又到了吃萝卜的季节。“萝卜要连着皮吃才够味。我看不得人家吃萝卜削皮,我把削掉的皮收拢、洗净、晒干,然后放些辣椒粉、蒜瓣、洛夫,盐、糖等腌起来,三四天后取来佐稀饭,既香又脆的,那是无上妙配。”翻开金实秋汇编的《蔬食记忆》,几十个作者,从大名人到小百姓写蔬菜的美文四十八篇,讲述中国饮食所承载的独特文化内涵和丰富情感。
梁实秋的《萝卜汤的启示》,写他抗战时在重庆,几个熟人到一位朋友杨太太家餐叙喝排骨萝卜汤的情景,对这道汤他有很传神的描述:“排骨酥烂而未成渣,萝卜煮透而未变泥,汤呢?热、浓、香、稠,大家都吃得直巴达嘴”。味美的原因在于“多放排骨,少加萝卜,少加水。”文章的结尾,将萝卜汤联想到了做文章上,认为“要做到言中有物,不令人觉得淡而无味,少说废话,便是秘诀,和汤里少加萝卜少加水是一个道理”。品读之下自是另一番意味。
黄州,因苏东坡在此写过《念奴娇·赤壁怀古》而闻名,故称文赤壁。

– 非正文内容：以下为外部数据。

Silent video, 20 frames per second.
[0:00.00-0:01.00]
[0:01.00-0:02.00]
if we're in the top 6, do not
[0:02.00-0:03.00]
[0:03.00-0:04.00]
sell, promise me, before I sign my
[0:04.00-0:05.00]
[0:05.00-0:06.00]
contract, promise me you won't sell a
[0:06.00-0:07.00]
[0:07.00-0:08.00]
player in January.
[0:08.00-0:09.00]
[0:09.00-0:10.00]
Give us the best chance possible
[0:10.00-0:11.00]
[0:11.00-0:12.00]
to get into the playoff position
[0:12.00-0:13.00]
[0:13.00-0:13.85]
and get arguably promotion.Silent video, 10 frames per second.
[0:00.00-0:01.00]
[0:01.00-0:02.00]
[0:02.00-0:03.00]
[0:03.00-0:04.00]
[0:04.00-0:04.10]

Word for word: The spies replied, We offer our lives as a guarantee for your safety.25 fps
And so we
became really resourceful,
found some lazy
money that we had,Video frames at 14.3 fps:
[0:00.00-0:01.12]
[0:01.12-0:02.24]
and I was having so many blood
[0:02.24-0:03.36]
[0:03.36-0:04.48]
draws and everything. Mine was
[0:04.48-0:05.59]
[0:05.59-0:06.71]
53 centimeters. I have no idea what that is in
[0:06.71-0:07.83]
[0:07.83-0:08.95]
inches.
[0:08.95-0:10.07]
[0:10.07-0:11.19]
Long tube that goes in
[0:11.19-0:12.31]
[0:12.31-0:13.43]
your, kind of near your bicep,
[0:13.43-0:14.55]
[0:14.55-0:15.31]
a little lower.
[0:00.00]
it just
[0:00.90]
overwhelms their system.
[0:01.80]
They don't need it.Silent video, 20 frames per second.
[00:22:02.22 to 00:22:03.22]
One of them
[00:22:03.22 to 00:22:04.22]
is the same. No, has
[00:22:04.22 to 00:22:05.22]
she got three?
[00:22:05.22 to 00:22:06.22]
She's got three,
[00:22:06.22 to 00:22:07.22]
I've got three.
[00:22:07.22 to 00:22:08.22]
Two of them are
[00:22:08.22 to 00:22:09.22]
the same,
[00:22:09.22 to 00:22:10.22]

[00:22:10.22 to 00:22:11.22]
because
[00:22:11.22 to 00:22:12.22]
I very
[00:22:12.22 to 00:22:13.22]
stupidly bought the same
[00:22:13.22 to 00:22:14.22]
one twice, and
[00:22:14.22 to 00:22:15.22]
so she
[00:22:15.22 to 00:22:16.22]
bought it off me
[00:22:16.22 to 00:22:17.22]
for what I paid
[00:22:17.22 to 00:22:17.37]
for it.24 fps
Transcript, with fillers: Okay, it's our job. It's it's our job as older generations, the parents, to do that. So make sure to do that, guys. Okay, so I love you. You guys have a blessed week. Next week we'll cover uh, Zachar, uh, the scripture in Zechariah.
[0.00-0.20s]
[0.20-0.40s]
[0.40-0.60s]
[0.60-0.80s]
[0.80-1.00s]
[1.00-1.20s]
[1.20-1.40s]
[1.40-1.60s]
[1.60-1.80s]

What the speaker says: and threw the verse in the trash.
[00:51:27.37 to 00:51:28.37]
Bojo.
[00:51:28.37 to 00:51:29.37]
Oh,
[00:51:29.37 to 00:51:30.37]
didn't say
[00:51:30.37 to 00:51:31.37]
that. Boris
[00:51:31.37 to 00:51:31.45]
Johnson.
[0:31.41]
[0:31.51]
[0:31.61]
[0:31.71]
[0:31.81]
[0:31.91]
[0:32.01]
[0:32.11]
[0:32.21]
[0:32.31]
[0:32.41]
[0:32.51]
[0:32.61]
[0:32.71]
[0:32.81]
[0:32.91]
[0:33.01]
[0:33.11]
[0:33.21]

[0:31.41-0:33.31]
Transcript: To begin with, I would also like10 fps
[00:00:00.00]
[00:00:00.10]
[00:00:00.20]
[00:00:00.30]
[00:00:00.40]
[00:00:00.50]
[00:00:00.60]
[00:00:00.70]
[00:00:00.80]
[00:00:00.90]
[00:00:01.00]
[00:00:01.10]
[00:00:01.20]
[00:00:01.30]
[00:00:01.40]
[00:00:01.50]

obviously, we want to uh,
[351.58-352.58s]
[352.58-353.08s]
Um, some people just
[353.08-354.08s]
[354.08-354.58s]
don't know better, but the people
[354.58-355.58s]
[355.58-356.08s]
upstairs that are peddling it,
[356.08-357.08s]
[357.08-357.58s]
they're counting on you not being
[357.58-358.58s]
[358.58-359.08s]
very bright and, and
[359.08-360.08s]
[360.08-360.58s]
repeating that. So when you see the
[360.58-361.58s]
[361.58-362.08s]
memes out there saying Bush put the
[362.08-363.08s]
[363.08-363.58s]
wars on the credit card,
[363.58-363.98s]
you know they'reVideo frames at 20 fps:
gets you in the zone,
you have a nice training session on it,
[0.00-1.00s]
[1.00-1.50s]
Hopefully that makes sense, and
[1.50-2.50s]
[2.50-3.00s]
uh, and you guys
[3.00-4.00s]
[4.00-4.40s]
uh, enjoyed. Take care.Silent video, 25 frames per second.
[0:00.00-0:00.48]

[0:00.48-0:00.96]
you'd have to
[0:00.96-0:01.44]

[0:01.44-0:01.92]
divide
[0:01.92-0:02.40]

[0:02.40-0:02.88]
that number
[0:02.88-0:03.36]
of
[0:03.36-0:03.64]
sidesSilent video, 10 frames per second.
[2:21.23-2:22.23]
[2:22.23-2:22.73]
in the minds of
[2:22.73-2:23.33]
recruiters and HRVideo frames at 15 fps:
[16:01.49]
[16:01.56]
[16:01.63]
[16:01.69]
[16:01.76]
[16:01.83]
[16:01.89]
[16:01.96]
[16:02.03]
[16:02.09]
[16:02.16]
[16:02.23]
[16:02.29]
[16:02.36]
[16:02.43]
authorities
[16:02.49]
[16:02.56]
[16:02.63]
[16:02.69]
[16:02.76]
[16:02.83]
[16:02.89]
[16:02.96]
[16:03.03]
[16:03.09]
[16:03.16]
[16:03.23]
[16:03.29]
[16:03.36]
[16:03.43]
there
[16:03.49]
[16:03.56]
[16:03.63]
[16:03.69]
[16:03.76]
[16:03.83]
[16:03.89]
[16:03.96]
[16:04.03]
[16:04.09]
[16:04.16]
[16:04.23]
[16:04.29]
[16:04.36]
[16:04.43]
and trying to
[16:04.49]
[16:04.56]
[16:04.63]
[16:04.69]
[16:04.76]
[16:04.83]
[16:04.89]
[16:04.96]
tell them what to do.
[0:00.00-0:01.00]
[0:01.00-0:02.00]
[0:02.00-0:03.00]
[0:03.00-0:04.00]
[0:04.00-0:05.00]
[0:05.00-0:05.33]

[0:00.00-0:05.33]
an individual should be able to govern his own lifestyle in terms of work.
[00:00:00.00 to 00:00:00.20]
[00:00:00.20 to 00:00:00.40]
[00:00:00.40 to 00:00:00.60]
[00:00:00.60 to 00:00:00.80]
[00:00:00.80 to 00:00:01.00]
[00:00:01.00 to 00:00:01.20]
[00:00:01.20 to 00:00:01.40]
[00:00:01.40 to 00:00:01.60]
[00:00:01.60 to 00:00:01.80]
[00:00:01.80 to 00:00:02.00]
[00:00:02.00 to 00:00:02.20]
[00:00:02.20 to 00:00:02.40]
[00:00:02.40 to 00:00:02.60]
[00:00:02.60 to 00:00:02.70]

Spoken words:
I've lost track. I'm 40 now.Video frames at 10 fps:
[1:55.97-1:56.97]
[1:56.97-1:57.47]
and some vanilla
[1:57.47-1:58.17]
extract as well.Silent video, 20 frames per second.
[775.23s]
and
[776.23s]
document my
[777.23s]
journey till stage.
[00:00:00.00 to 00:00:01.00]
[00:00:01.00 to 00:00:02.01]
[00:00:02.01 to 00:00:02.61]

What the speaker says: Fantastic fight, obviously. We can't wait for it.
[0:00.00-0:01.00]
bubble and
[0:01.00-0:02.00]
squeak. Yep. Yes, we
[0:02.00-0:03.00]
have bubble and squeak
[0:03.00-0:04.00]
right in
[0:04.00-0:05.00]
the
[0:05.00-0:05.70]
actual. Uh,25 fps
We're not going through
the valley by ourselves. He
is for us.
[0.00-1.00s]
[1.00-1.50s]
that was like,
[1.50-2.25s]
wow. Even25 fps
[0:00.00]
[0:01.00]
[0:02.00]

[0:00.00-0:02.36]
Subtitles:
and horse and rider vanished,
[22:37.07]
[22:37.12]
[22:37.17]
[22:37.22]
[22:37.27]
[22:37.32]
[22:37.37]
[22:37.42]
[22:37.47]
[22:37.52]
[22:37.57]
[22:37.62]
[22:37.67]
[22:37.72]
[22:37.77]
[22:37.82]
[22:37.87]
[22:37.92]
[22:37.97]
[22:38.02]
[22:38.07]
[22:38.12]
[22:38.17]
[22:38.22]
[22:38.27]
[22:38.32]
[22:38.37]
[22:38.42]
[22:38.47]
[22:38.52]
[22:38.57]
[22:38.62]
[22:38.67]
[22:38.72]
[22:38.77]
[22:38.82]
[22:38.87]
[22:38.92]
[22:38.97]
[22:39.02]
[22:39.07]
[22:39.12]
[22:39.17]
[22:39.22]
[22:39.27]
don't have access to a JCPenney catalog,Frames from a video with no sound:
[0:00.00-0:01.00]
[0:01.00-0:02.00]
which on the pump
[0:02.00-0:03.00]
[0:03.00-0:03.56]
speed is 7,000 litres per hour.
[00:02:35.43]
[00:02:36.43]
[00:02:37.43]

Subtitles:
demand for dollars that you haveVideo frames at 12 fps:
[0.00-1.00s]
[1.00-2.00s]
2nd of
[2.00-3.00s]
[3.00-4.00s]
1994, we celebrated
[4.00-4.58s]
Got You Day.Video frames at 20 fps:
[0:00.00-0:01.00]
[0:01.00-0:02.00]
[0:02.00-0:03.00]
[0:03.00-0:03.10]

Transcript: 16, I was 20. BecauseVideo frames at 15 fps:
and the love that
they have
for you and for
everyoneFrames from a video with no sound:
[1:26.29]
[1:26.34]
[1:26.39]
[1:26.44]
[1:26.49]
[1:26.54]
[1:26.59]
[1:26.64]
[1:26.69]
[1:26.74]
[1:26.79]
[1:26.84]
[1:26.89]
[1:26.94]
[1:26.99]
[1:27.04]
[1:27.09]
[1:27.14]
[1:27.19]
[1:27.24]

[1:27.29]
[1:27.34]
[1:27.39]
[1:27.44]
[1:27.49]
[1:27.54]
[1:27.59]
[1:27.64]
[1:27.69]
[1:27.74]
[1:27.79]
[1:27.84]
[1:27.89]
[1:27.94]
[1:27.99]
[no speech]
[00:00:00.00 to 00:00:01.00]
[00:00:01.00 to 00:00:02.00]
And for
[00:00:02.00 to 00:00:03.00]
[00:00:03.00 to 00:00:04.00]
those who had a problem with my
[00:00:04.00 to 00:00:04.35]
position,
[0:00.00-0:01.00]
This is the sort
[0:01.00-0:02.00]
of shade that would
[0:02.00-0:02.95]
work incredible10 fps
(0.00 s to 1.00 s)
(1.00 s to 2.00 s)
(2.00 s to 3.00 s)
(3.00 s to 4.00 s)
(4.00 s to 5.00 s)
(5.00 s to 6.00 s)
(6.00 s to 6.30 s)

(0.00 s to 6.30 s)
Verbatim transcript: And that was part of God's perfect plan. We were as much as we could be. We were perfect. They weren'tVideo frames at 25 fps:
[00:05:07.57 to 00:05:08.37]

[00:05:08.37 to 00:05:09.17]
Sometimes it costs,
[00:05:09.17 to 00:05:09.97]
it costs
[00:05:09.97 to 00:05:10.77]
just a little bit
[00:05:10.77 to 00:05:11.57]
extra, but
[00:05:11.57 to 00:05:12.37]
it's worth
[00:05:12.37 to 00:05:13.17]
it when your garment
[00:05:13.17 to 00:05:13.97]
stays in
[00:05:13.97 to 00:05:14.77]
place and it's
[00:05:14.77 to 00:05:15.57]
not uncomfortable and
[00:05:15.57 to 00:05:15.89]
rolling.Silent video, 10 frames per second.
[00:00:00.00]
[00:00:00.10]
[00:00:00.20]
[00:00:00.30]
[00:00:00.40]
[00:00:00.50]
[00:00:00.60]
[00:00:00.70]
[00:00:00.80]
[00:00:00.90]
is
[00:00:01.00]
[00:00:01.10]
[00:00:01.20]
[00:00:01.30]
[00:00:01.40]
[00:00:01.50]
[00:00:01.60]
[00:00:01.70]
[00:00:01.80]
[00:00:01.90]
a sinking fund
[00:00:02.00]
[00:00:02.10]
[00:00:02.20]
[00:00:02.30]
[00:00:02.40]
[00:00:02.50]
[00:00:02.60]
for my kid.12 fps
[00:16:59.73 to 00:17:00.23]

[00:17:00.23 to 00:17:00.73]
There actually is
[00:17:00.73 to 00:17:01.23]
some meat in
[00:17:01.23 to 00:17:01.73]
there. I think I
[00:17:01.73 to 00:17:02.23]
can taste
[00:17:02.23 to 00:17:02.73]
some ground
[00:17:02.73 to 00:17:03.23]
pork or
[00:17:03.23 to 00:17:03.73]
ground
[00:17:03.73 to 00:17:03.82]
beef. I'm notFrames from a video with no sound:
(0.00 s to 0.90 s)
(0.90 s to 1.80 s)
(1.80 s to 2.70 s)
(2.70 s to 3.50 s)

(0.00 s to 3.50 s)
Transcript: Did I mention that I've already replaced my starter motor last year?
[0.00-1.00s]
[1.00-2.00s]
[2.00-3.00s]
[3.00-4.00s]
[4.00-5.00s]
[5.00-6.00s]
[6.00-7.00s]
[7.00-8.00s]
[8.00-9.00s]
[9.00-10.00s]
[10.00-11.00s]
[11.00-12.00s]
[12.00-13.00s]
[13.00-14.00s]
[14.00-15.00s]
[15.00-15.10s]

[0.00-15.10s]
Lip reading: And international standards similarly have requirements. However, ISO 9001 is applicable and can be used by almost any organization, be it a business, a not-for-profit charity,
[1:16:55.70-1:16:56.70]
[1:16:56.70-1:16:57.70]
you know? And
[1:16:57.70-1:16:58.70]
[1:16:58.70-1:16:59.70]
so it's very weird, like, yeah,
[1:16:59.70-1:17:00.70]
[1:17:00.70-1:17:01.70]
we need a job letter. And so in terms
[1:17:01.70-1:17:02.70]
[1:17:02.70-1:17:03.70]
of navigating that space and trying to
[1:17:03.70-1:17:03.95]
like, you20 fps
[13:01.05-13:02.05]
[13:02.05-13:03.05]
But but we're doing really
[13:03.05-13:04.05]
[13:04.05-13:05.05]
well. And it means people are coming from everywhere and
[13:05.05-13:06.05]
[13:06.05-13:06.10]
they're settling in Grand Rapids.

古清生的《黄豆在黄州》读来饶有趣味:有一种食品可能贯穿黄州人的一生,那就是炒黄豆。生活在现代文明国度,一把炒黄豆仍是他们的最爱。“旧时,那黄州的教授,课间授课,间或从裤兜掏出一粒黄豆扔入口中,速度极快,动作也十分洒脱,嚼着黄豆,课就讲得行云流水,海阔天空,学子们不知先生吃的何物,乃炒黄豆也。”
季羡林先生的《神奇的丝瓜》,写他种植丝瓜和感受丝瓜生长的过程:“最初长出的那一个小瓜竟把瓜秧坠下来了一点,直挺挺地悬垂在空中,随风摇摆。我真是替它担心,生怕它经不住这一份重量,会整个地从楼上坠了下来落到地上……”“这两个瓜加起来恐怕有五六斤重,那一根细秧怎么能承担得住呢?”一次次充满感情的细致观察,写得尤为生动和富有情趣,文字里弥漫着一种孩子才有的童心。在他的心中,丝瓜好像是位智者,能从容不迫应对各种生存环境。
“吃冬瓜盅要凑人头,人少吃不完,人多不够吃……”蔡珠儿的《冬瓜盅》令人垂涎三尺:“炖得好的冬瓜盅,应该里外交融,鲜净澄透,汤料尽得瓜汁的馨莹,瓜肉则饱吸诸鲜之味,软溶清甘如沙冰雪泥老到的侍者盛汤,除了均取汤汁与物料,必定还添以瓜茸碗理想的冬瓜盅,应是汤、料、茸三分天下,入口方能酥糯适中,稠淡恰好。”“我喜欢瓜茸,觉得比拉杂的汤料柔净好吃,别人舀汤我却爱刮茸,掏出冰晶似的瓜肉,吃来五内沁爽,遍体生凉。”
在博大精深的饮食文化中,蔬食味道是一大饮食情结,极大程度反映了中国人的饮食审美风尚和民族性格特征。书中汇编的文章,写法上各有侧重,又各见千秋。有对历史文献的详实考证,有对风物掌故的探寻和融进个人的感悟,也有对具有明显地域特征的菜蔬的精细描画;还有的谈怎样烹饪,如何品味和由此带来的舌尖上的快慰等。事实上,每个人的生活都离不开蔬菜,我们不妨读读这本书,与蔬菜温情相拥,将寻常的日子过得有滋有味。